(Stored data entries)
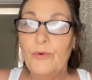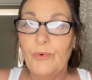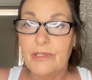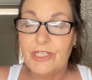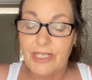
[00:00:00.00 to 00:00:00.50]

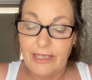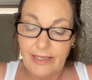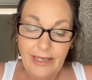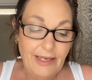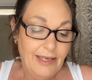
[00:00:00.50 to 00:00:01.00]
watching
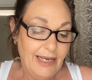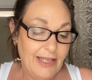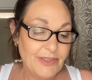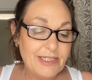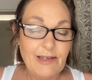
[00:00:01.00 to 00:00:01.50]

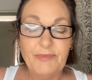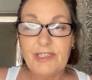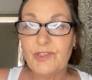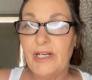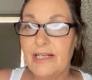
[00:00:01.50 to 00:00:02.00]
other
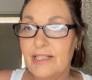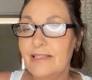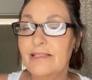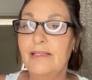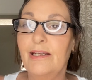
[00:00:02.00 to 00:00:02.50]

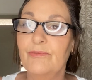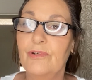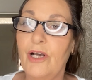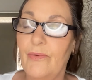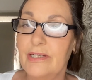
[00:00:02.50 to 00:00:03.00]
demonstrations and then
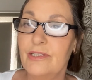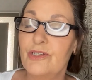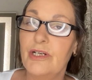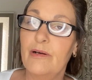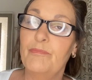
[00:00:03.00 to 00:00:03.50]
going to
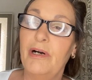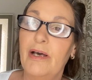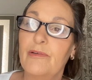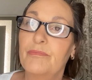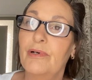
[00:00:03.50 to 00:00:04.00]
try to buy
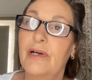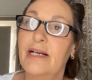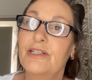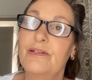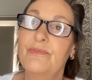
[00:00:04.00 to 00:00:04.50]
the
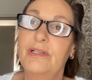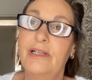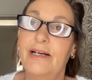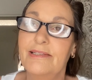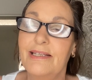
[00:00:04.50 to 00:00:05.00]
product and
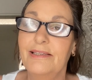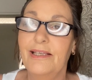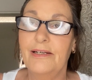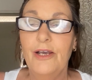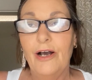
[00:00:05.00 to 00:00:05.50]
realising that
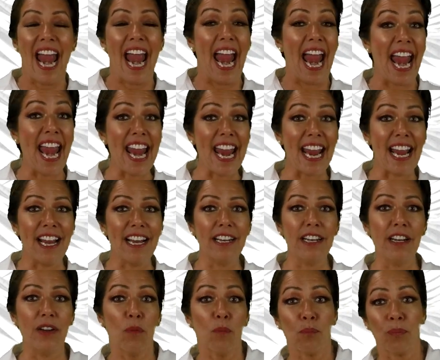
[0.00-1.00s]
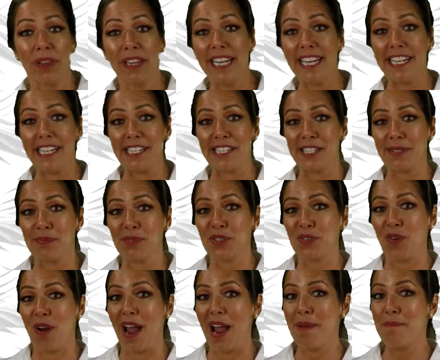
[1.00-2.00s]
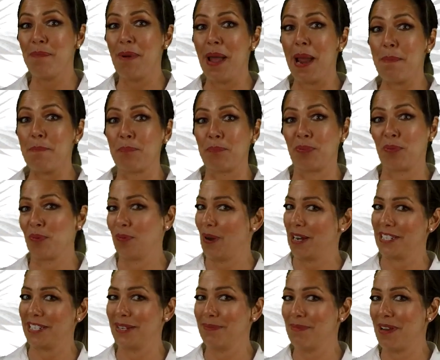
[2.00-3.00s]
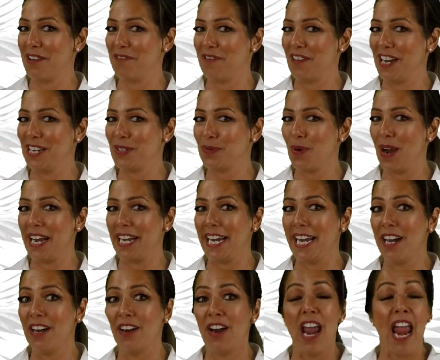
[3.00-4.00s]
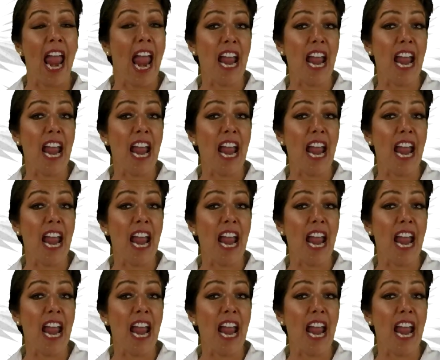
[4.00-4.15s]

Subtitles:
And please subscribe by pressing my face right here.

■ WORK INSTRUCTION ■
Beginning with the line that contains "[00:00:02.50 to 00:00:03.00]" and ending with the last line of the entries above, repeat each line exactly, but not the pictures.

■ RESPONSE BOX ■
[00:00:02.50 to 00:00:03.00]
demonstrations and then
[00:00:03.00 to 00:00:03.50]
going to
[00:00:03.50 to 00:00:04.00]
try to buy
[00:00:04.00 to 00:00:04.50]
the
[00:00:04.50 to 00:00:05.00]
product and
[00:00:05.00 to 00:00:05.50]
realising that
[0.00-1.00s]
[1.00-2.00s]
[2.00-3.00s]
[3.00-4.00s]
[4.00-4.15s]

Subtitles:
And please subscribe by pressing my face right here.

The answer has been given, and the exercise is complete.